たまごっちたちは今、たまごの殻の中で栄養を蓄えながら殻を破って表へ出る準備をしています。その殻はとても繊細で割れやすく、一度ヒビが入ってしまうと元には戻らないかもしれません(かつて、若者だったみなさんもそうだったんじゃないかな)。その繊細なたまごっちの体当たりを、ぼくたちおとなは、どうやって受け止められるでしょう。たまごっちが向かう先が塀やブロック、フライパンやステンレスのシンクなら、簡単に壊れてしまう。
繊細なたまごっちの体当たりを、何をもって受け止めよう。

受け止めない

ぼくの場合は受け止めない。たまごっちたちの思いをそのまんま、ありのまま受け止めないで、さらりといなす。たまごっちの突進をひょいとかわして、いなした先に広がる世界を一緒に想像する。

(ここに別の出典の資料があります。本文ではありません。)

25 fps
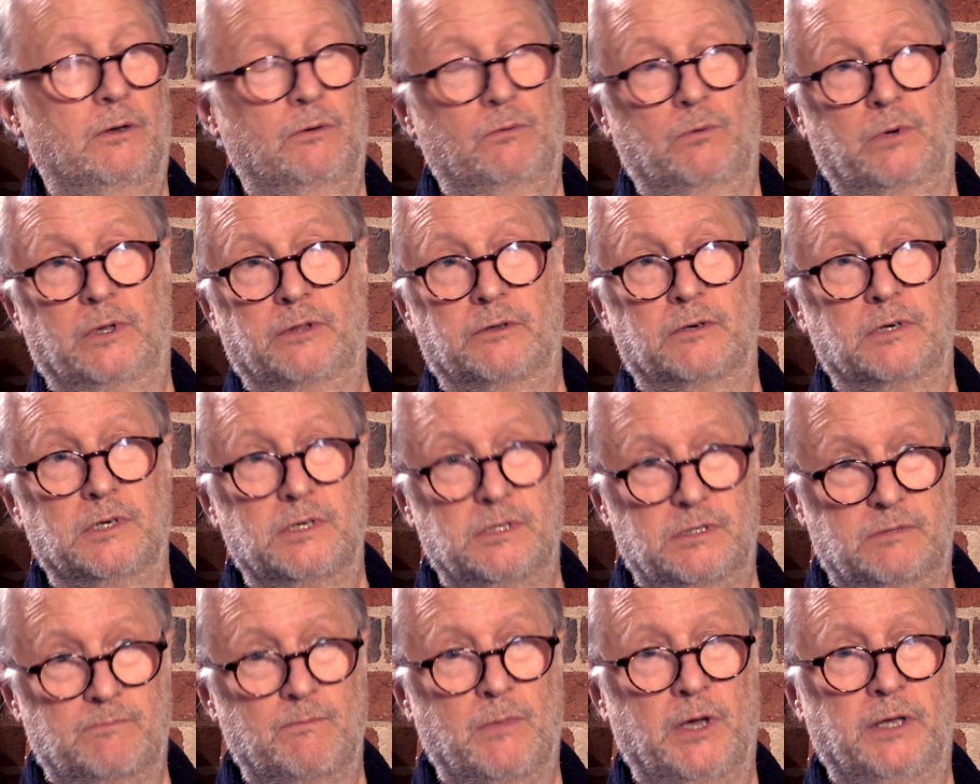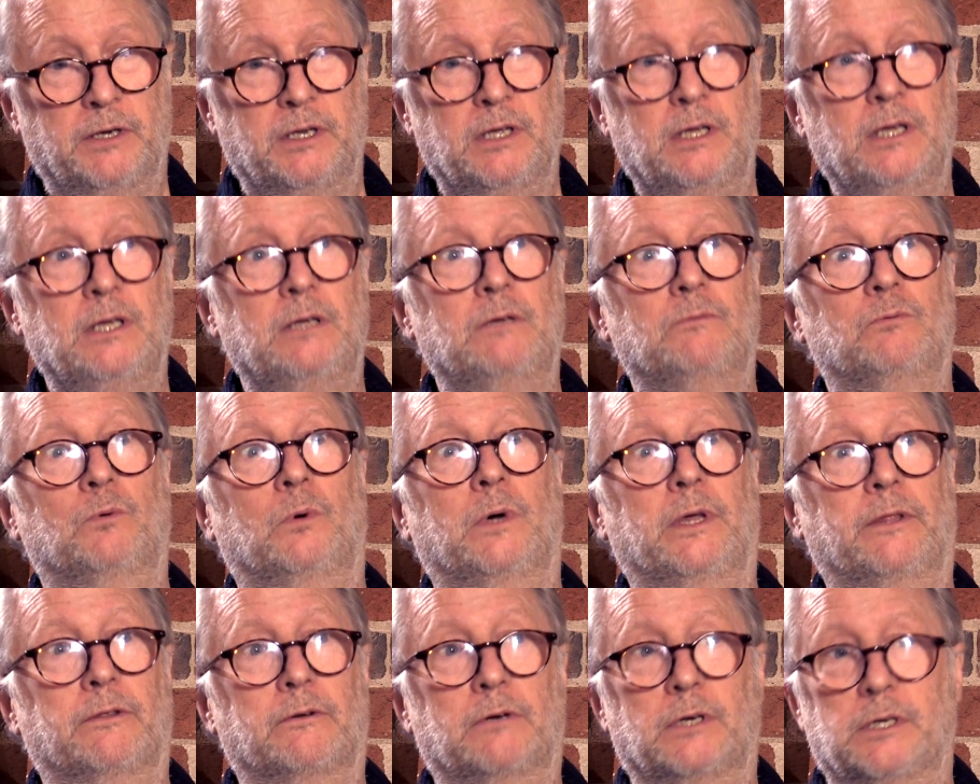whether it's money,
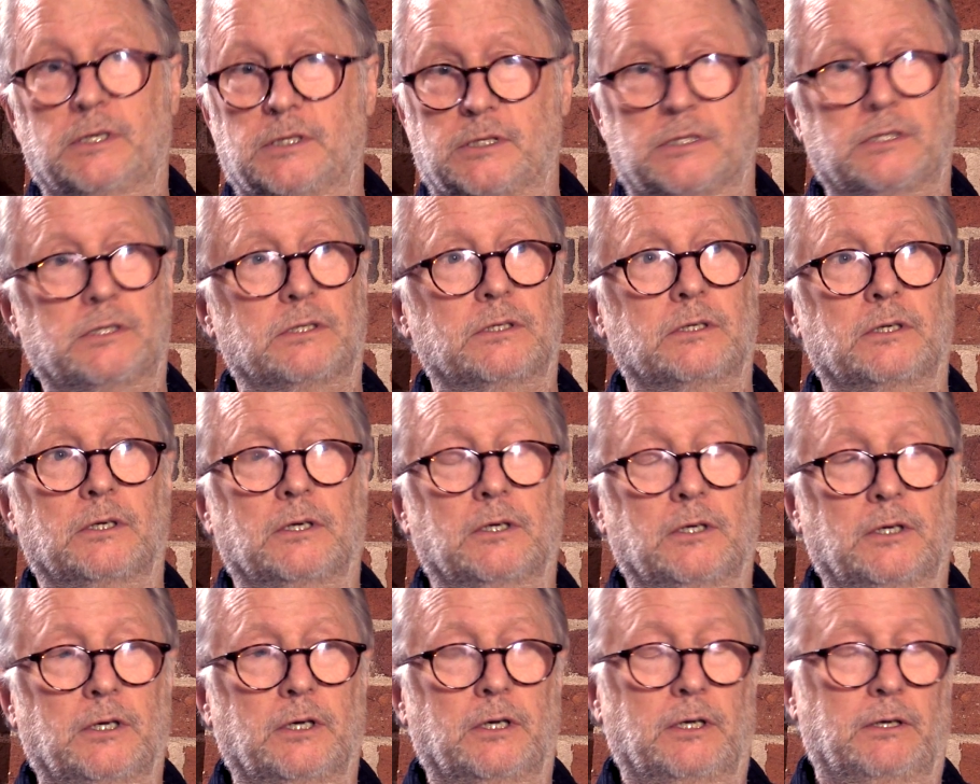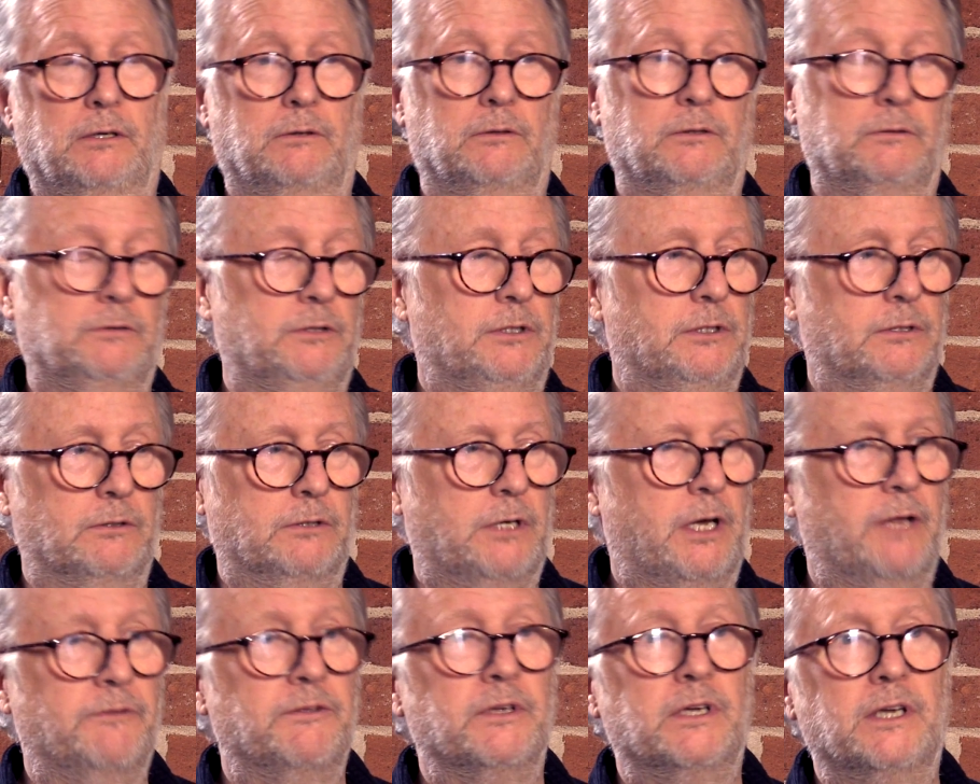whether it's your
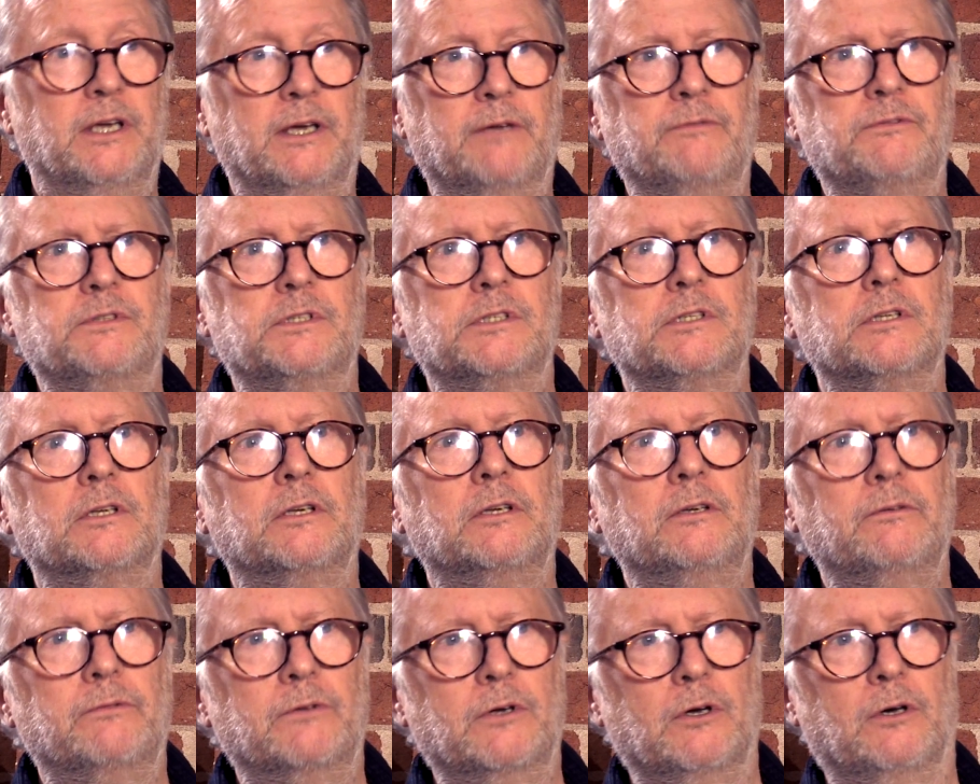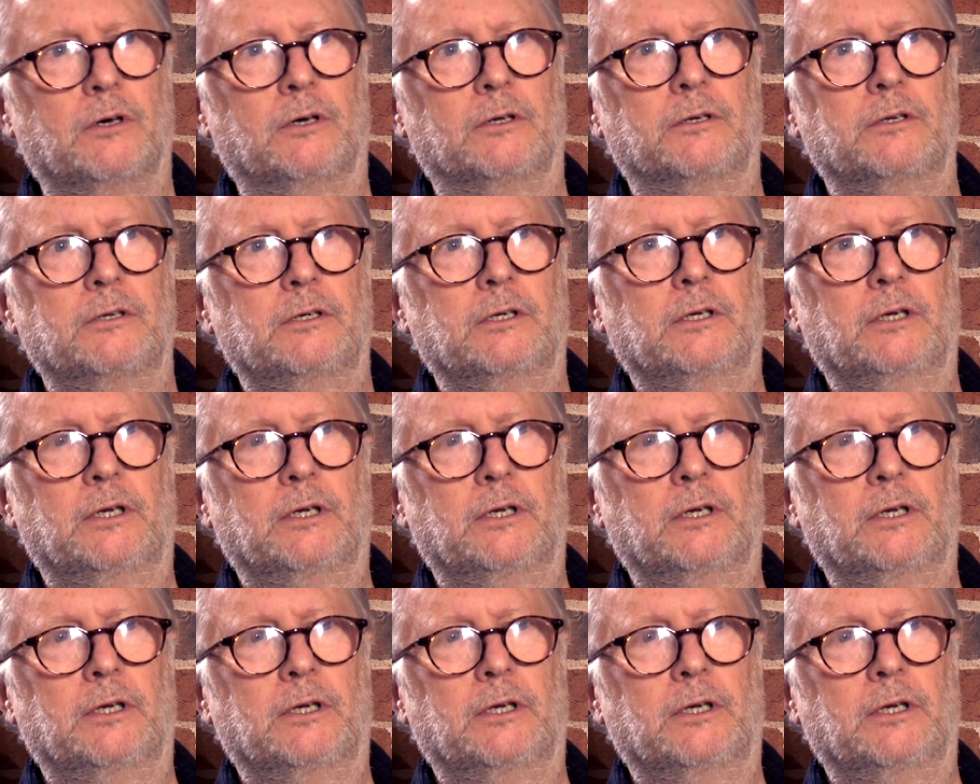other gifts that you've got.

例えば、たまごっちの先を歩いたり後ろを歩いたり横に並んだりしながら、あそこに山がみえるよ、鳥がさえずってるよとかなんとか言いながら声をかけたり、肩口をちょんと叩いて方向を変えて送り出してあげたり、例えば「今はどんな感じ?」とか「その時はどう思った?」なんてことを尋ねたりしながら、目の前の風景を一緒に眺めたり。

受け止めない代わりにぼくのできることはたったのひとつ。

「旅をしよう」
そう伝えること。ただそれだけ。今、たまごっちたちが立っている場所から見える風景には、たまごっちが見たいものが集まっています。それでいいんです。学びには集中と忍耐が必要だから。
ぼくたちがたまごっちたちと共有できるのは、そのちょっと先の世界の話。いま立っているそこから一歩踏み出すと、いろんな世界の風景が散らばってる。そんなことを伝えたい。ぼくがそうであったように、そして多くの先人たちがそうであったように、旅はそれをいろんな方法で見せてくれます。そしてぼくらは、旅の途中で出会ったすべてのものに魅せられていきます。

伝える

みんなそれぞれを懸命に生きている。悩みながらもがきながら笑顔だって忘れたくないたまごっちたちに、教えることなんてなんにもない。誰かに何かを教えられるような生き方をしてこなかったぼくなので、なにひとつ教えることはできない。でもいつかどこかで思い出すかもしれないことを、伝えることは出来るはず。それをたまごっちたちは、自分自身の旅の途中で探して見つけて知って分かって思い出してくれたらそれでいい。思い出さなくったってそれでいい。

旅をしよう

旅をしてください。お互い(相互)に分かち合う(理解)ためには、心が通じ合う(連携する)時間が必要です。だから、わざわざ訪ねてまでも会いたい人を見つけたらわざわざ訪ねてください。訪ねられないなら「会いたいです」と、伝えてください。

今はいなくても、今は会えなくても、目の前にいる人とさまざまな感情を分かち合ったり、伝えあったり、教えあったり、語り合ったり、思いあったりしているうちに、いつかきっと、そんな人たちに会える時が来ます。その時を掴まえて大切にしてみてください。もちろん会えなくったって、会いたいと願った気持ちを大切にしてください。そういう気持ちを毎日の生活の中で持ち続けることも、実は旅そのもの。

「いつもとほんのちょっと違うことをしてみる」
ぼくは生活の中に埋もれがちな旅を大切にしています。生活にも旅が詰まっていて、生活こそが旅だということも覚えておいてほしいです。

山形で日本の世界のどこかで、またたびの途中で会いましょう。